Problem description
In your reply, reproduce the lines from the first one below to the line containing "Transcript, with fillers: giving", inclusive, exactly as they stand.

Records shown
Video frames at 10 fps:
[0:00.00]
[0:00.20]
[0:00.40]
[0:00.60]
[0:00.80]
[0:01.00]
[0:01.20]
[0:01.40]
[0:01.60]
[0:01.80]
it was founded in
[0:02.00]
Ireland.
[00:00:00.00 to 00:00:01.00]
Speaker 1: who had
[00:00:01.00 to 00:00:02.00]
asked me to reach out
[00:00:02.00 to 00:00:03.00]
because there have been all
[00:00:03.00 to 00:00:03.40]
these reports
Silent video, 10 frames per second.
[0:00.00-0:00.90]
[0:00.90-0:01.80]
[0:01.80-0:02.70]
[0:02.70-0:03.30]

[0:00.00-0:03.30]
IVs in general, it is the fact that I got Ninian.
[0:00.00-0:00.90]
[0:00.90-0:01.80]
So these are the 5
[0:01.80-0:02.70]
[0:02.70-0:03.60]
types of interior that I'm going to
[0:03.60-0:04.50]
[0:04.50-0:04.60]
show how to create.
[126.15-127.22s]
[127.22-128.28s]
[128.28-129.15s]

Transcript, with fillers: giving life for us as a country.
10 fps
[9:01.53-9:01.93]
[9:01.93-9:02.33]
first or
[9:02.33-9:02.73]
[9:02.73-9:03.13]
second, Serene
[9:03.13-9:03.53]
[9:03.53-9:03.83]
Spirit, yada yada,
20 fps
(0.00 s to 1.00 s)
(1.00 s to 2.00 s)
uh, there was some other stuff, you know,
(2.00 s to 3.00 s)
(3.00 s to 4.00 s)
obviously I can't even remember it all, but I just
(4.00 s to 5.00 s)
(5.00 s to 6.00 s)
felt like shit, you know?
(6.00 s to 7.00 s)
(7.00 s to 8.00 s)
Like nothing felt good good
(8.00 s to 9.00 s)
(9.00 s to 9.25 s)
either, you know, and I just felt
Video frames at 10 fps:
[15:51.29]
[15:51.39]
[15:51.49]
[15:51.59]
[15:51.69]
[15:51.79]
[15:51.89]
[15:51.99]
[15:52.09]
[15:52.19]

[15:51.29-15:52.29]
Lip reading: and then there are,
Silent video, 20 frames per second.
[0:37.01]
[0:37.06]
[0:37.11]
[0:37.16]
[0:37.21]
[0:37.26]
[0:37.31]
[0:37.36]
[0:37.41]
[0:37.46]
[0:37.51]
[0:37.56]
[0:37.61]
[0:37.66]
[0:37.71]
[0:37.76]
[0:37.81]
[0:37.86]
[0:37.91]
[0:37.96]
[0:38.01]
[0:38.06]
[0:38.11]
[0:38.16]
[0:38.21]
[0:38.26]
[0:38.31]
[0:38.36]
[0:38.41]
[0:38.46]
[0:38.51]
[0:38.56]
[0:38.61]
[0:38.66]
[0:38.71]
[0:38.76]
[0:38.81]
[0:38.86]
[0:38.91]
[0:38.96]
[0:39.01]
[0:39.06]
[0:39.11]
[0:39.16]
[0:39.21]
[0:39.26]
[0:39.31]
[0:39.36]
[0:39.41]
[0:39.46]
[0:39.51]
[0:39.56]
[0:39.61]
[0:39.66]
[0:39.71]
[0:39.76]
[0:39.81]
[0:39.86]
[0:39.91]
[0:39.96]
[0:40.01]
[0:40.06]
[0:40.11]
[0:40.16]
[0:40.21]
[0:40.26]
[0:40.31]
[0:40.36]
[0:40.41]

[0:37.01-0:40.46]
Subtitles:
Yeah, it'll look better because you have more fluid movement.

Exercise solution
Video frames at 10 fps:
[0:00.00]
[0:00.20]
[0:00.40]
[0:00.60]
[0:00.80]
[0:01.00]
[0:01.20]
[0:01.40]
[0:01.60]
[0:01.80]
it was founded in
[0:02.00]
Ireland.
[00:00:00.00 to 00:00:01.00]
Speaker 1: who had
[00:00:01.00 to 00:00:02.00]
asked me to reach out
[00:00:02.00 to 00:00:03.00]
because there have been all
[00:00:03.00 to 00:00:03.40]
these reports
Silent video, 10 frames per second.
[0:00.00-0:00.90]
[0:00.90-0:01.80]
[0:01.80-0:02.70]
[0:02.70-0:03.30]

[0:00.00-0:03.30]
IVs in general, it is the fact that I got Ninian.
[0:00.00-0:00.90]
[0:00.90-0:01.80]
So these are the 5
[0:01.80-0:02.70]
[0:02.70-0:03.60]
types of interior that I'm going to
[0:03.60-0:04.50]
[0:04.50-0:04.60]
show how to create.
[126.15-127.22s]
[127.22-128.28s]
[128.28-129.15s]

Transcript, with fillers: giving life for us as a country.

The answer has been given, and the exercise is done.